Raul Neto and Bryant also are on expiring contracts and could draw interest, but apparently, trades for anyone not named Beal could happen.
Note there is a big difference between saying a player is available in a trade and is likely to be moved. What Sheppard seems to realize is he has one foundational piece — if he can keep Beal — and a lot of work to do.
Beal told NBC Sports Washington’s Chris Miller that the trade rumors are getting to the team and part of the problem right now.
“We have a goal and the direction we’re trying to move towards, but we’re kind of hindered in the process of that with the deadline coming up and making proper adjustments on the team. And I was just thinking about this last night, but it’s very tough to kind of be one foot in, one foot out as a player, if you know you’re possibly being traded, if your minutes are being skewed, if you don’t know when your opportunity comes and you feel like if you are out there, you have to kind of press and kind of showcase what you can do in the minutes that you have.”

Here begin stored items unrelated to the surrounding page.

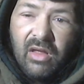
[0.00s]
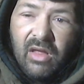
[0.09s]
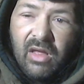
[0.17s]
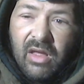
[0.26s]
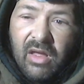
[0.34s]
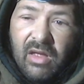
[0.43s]

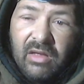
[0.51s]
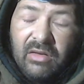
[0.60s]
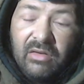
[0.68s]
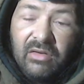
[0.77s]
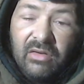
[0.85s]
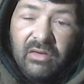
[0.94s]
And
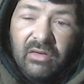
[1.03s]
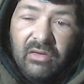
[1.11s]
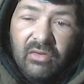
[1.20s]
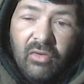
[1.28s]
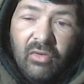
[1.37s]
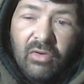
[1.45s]

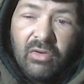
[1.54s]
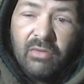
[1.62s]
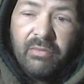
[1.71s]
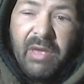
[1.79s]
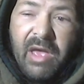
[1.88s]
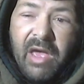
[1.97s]
all the
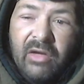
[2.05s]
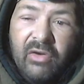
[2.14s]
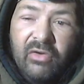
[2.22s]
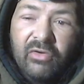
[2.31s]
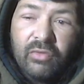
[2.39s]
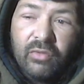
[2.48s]

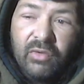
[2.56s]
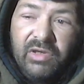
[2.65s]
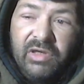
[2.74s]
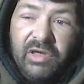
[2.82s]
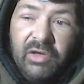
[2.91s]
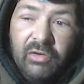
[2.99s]
bangers would
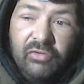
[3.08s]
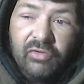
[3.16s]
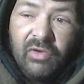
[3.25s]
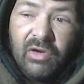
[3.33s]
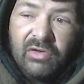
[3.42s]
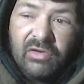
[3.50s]
deal
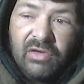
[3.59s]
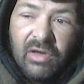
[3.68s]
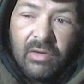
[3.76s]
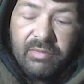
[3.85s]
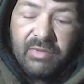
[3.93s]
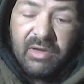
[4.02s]
drugs up
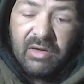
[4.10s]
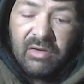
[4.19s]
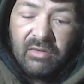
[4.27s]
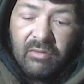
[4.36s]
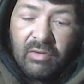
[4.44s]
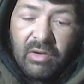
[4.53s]
there.
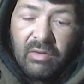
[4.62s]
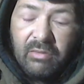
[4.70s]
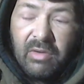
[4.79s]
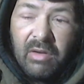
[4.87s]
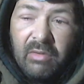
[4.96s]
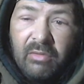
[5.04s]
I
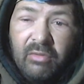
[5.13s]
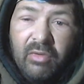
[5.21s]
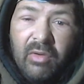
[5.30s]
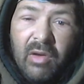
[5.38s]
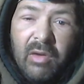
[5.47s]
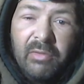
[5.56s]
remember we
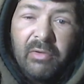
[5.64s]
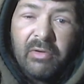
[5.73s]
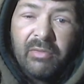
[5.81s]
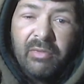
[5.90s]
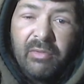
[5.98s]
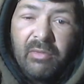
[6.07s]
went up
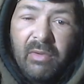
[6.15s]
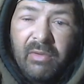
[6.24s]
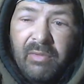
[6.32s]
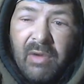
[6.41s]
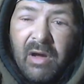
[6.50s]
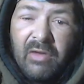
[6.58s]
looking for my
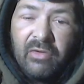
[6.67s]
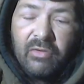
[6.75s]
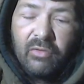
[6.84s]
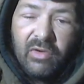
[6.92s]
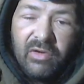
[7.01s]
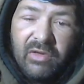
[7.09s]
father
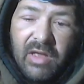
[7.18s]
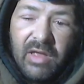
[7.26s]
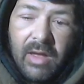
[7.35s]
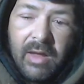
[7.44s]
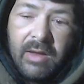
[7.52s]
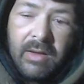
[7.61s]
one
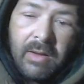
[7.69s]
day.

Fans tend to think of trades more in fantasy basketball terms — a clean and soulless swap of stats — but on a team they can be messy, even when necessary. Someone is forced to pick up and move their life to another city at the drop of a hat, and there can be family, friends, a home and community interests that get upended by the decision. For players, particularly young players, just the prospect of a trade can be unsettling.

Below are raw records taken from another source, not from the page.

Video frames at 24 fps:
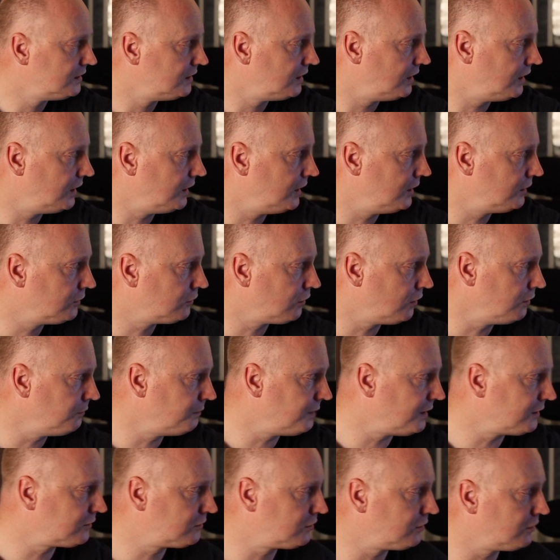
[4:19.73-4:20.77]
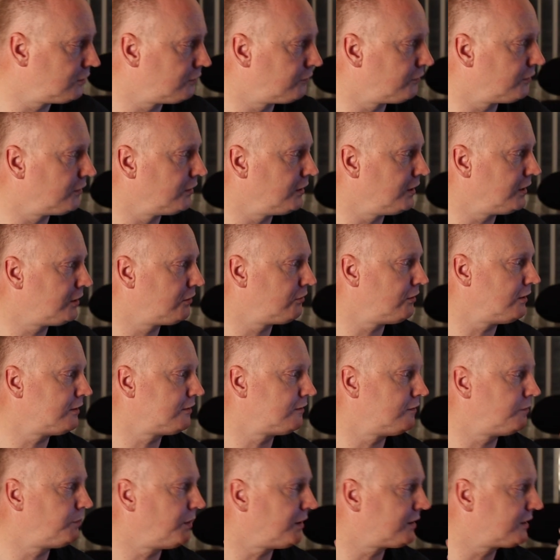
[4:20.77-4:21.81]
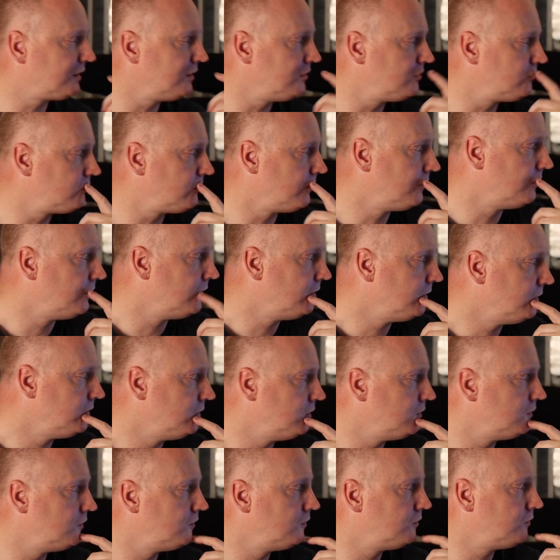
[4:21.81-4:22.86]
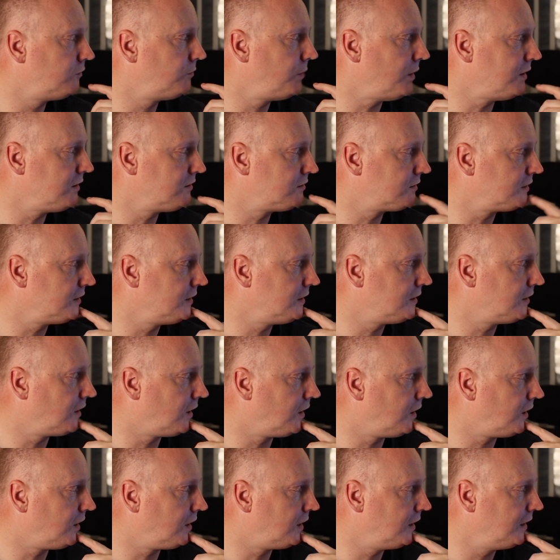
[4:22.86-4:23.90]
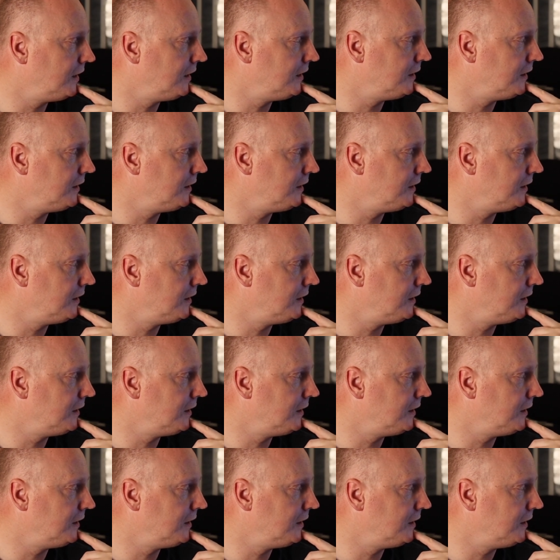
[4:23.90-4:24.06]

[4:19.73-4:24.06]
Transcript: Going back to the creative package, you've basically got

That said, it’s part of the business of the NBA (a business where the players are well compensated). Here is how Wizards coach Wes Unseld Jr. put it.
“You have to address it and understand it’s a real dynamic, I’m not going to gloss over it. It can affect a lot of people. We still have a job to do. We have to stay present in the moment, we have to say connected as a group. And if there’s a change, that’s just life, it’s business. It’s a tough part of this business, but it can’t affect what we’re doing at this moment,” Unseld Jr. said.